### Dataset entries
--------------------------------------------------
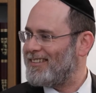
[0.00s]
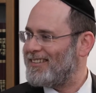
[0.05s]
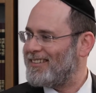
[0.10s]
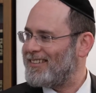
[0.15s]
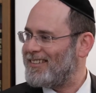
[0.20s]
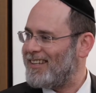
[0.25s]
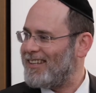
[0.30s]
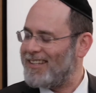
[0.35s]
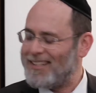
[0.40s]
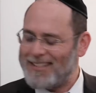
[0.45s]

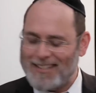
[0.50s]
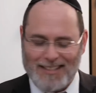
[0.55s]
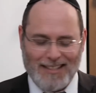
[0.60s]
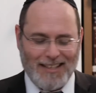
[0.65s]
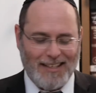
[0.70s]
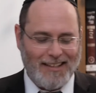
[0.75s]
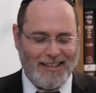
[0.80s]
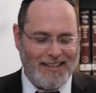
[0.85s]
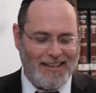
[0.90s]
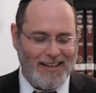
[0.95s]
Okay, this
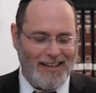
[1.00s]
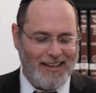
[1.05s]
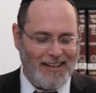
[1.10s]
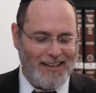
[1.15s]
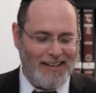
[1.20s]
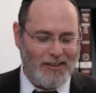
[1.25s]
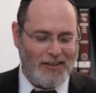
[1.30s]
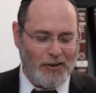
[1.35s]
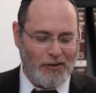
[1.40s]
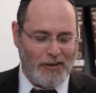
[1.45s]
isn't
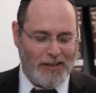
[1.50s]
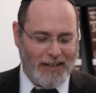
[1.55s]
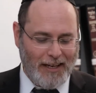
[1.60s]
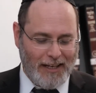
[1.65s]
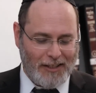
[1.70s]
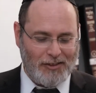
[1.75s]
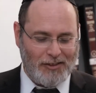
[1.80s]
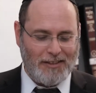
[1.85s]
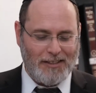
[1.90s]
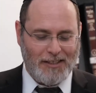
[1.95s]
Torah
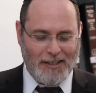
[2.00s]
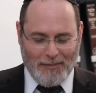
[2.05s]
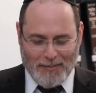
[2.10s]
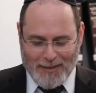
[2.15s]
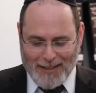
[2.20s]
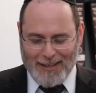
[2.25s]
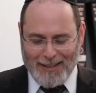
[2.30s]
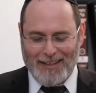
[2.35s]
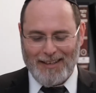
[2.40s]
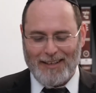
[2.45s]
Connections here. I'm
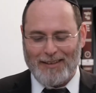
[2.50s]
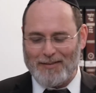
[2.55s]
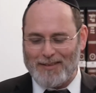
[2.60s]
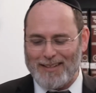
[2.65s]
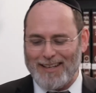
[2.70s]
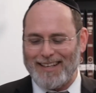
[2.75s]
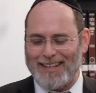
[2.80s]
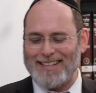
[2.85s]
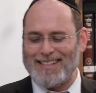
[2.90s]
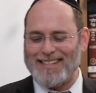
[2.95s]
saying,
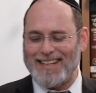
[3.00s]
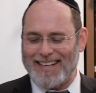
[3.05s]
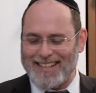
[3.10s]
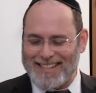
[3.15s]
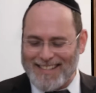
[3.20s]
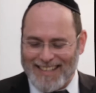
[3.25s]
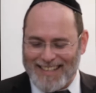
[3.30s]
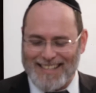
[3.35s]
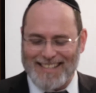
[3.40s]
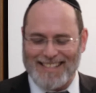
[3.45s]

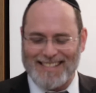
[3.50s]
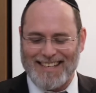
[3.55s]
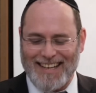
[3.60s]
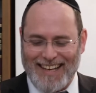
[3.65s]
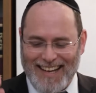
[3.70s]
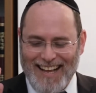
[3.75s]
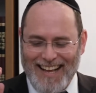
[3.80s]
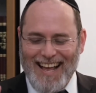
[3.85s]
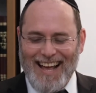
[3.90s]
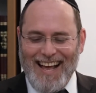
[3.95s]
this is
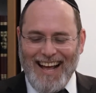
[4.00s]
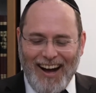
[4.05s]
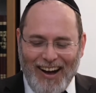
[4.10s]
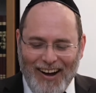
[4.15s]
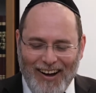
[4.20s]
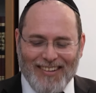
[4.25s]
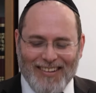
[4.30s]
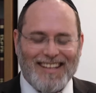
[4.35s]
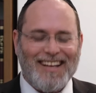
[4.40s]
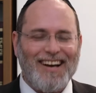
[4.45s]

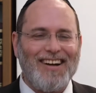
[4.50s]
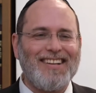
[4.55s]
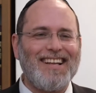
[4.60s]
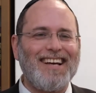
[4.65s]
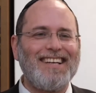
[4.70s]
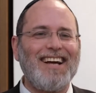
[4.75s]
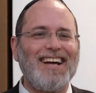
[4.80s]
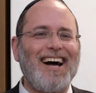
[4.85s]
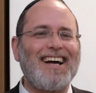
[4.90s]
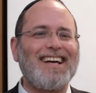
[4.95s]
only
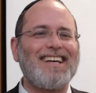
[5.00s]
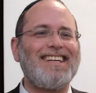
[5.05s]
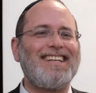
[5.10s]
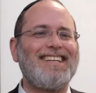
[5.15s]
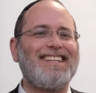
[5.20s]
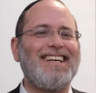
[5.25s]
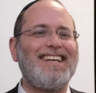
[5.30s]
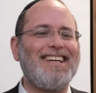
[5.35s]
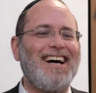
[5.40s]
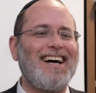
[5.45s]
a
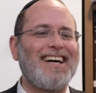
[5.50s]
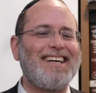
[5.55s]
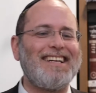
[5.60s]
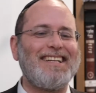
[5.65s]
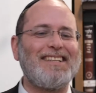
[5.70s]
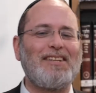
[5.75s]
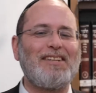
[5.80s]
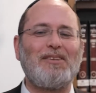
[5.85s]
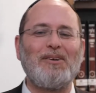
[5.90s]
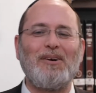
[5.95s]
yachid
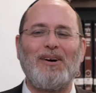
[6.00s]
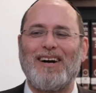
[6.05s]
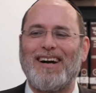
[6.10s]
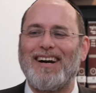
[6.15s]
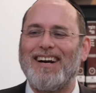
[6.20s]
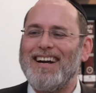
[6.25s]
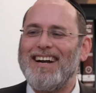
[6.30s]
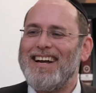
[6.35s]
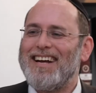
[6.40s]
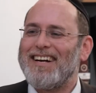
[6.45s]
in the
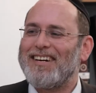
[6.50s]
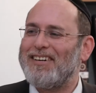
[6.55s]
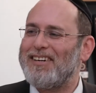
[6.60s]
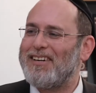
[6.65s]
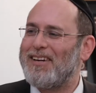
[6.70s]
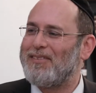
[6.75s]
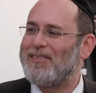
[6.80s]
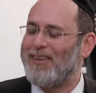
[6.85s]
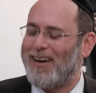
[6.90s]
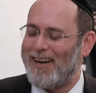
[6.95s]
door could
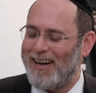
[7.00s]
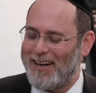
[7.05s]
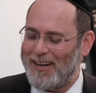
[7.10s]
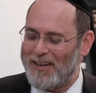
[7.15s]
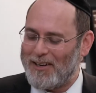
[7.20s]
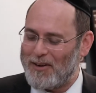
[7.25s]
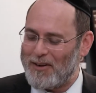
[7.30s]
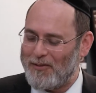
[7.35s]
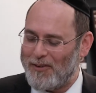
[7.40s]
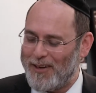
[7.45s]

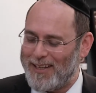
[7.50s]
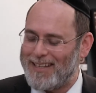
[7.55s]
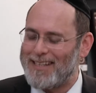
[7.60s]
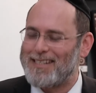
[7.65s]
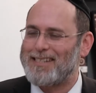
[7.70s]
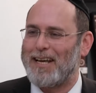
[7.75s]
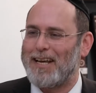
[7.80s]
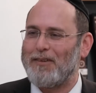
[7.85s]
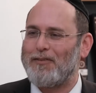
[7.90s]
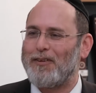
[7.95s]
have written the
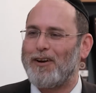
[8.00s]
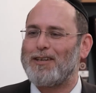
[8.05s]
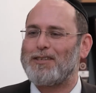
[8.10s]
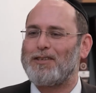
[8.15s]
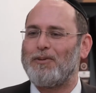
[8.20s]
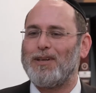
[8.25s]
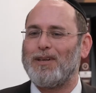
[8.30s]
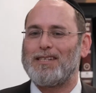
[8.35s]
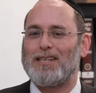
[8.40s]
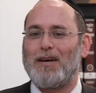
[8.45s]
sefer.
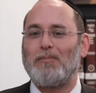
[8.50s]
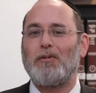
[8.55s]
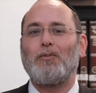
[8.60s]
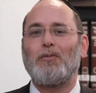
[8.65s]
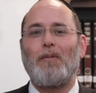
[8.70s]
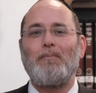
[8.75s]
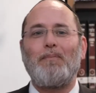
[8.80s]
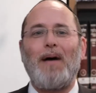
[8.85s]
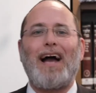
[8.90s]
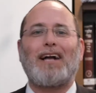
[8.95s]
So when someone
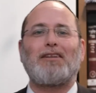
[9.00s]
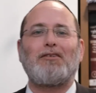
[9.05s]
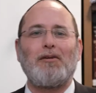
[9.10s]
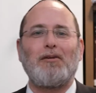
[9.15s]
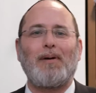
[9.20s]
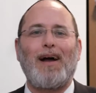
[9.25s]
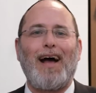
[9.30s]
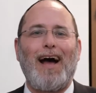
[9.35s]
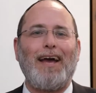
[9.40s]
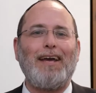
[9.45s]
went back to
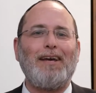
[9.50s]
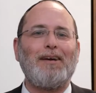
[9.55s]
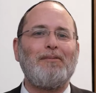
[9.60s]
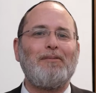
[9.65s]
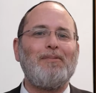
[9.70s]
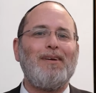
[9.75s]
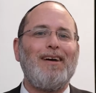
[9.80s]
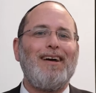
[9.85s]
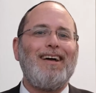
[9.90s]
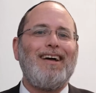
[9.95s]
Reb
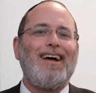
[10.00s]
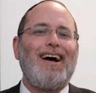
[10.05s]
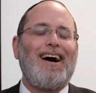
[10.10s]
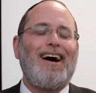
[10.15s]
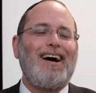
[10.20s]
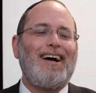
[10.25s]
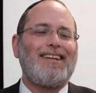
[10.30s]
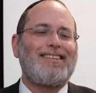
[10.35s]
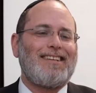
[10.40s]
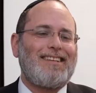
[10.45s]
Chaim
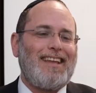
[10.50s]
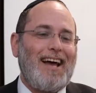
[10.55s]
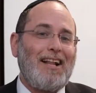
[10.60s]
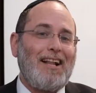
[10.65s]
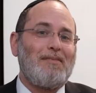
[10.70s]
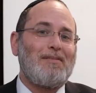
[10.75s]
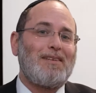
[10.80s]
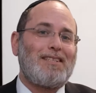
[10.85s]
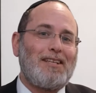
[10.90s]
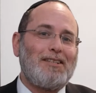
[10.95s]
to tell
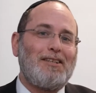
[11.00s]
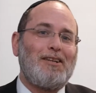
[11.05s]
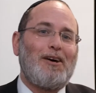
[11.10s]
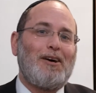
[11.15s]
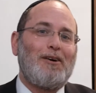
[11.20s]
him, he said, Reb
--------------------------------------------------
The data above must be written out again without alteration, and the pictures in them must be excluded.

### OUTPUT
[0.00s]
[0.05s]
[0.10s]
[0.15s]
[0.20s]
[0.25s]
[0.30s]
[0.35s]
[0.40s]
[0.45s]

[0.50s]
[0.55s]
[0.60s]
[0.65s]
[0.70s]
[0.75s]
[0.80s]
[0.85s]
[0.90s]
[0.95s]
Okay, this
[1.00s]
[1.05s]
[1.10s]
[1.15s]
[1.20s]
[1.25s]
[1.30s]
[1.35s]
[1.40s]
[1.45s]
isn't
[1.50s]
[1.55s]
[1.60s]
[1.65s]
[1.70s]
[1.75s]
[1.80s]
[1.85s]
[1.90s]
[1.95s]
Torah
[2.00s]
[2.05s]
[2.10s]
[2.15s]
[2.20s]
[2.25s]
[2.30s]
[2.35s]
[2.40s]
[2.45s]
Connections here. I'm
[2.50s]
[2.55s]
[2.60s]
[2.65s]
[2.70s]
[2.75s]
[2.80s]
[2.85s]
[2.90s]
[2.95s]
saying,
[3.00s]
[3.05s]
[3.10s]
[3.15s]
[3.20s]
[3.25s]
[3.30s]
[3.35s]
[3.40s]
[3.45s]

[3.50s]
[3.55s]
[3.60s]
[3.65s]
[3.70s]
[3.75s]
[3.80s]
[3.85s]
[3.90s]
[3.95s]
this is
[4.00s]
[4.05s]
[4.10s]
[4.15s]
[4.20s]
[4.25s]
[4.30s]
[4.35s]
[4.40s]
[4.45s]

[4.50s]
[4.55s]
[4.60s]
[4.65s]
[4.70s]
[4.75s]
[4.80s]
[4.85s]
[4.90s]
[4.95s]
only
[5.00s]
[5.05s]
[5.10s]
[5.15s]
[5.20s]
[5.25s]
[5.30s]
[5.35s]
[5.40s]
[5.45s]
a
[5.50s]
[5.55s]
[5.60s]
[5.65s]
[5.70s]
[5.75s]
[5.80s]
[5.85s]
[5.90s]
[5.95s]
yachid
[6.00s]
[6.05s]
[6.10s]
[6.15s]
[6.20s]
[6.25s]
[6.30s]
[6.35s]
[6.40s]
[6.45s]
in the
[6.50s]
[6.55s]
[6.60s]
[6.65s]
[6.70s]
[6.75s]
[6.80s]
[6.85s]
[6.90s]
[6.95s]
door could
[7.00s]
[7.05s]
[7.10s]
[7.15s]
[7.20s]
[7.25s]
[7.30s]
[7.35s]
[7.40s]
[7.45s]

[7.50s]
[7.55s]
[7.60s]
[7.65s]
[7.70s]
[7.75s]
[7.80s]
[7.85s]
[7.90s]
[7.95s]
have written the
[8.00s]
[8.05s]
[8.10s]
[8.15s]
[8.20s]
[8.25s]
[8.30s]
[8.35s]
[8.40s]
[8.45s]
sefer.
[8.50s]
[8.55s]
[8.60s]
[8.65s]
[8.70s]
[8.75s]
[8.80s]
[8.85s]
[8.90s]
[8.95s]
So when someone
[9.00s]
[9.05s]
[9.10s]
[9.15s]
[9.20s]
[9.25s]
[9.30s]
[9.35s]
[9.40s]
[9.45s]
went back to
[9.50s]
[9.55s]
[9.60s]
[9.65s]
[9.70s]
[9.75s]
[9.80s]
[9.85s]
[9.90s]
[9.95s]
Reb
[10.00s]
[10.05s]
[10.10s]
[10.15s]
[10.20s]
[10.25s]
[10.30s]
[10.35s]
[10.40s]
[10.45s]
Chaim
[10.50s]
[10.55s]
[10.60s]
[10.65s]
[10.70s]
[10.75s]
[10.80s]
[10.85s]
[10.90s]
[10.95s]
to tell
[11.00s]
[11.05s]
[11.10s]
[11.15s]
[11.20s]
him, he said, Reb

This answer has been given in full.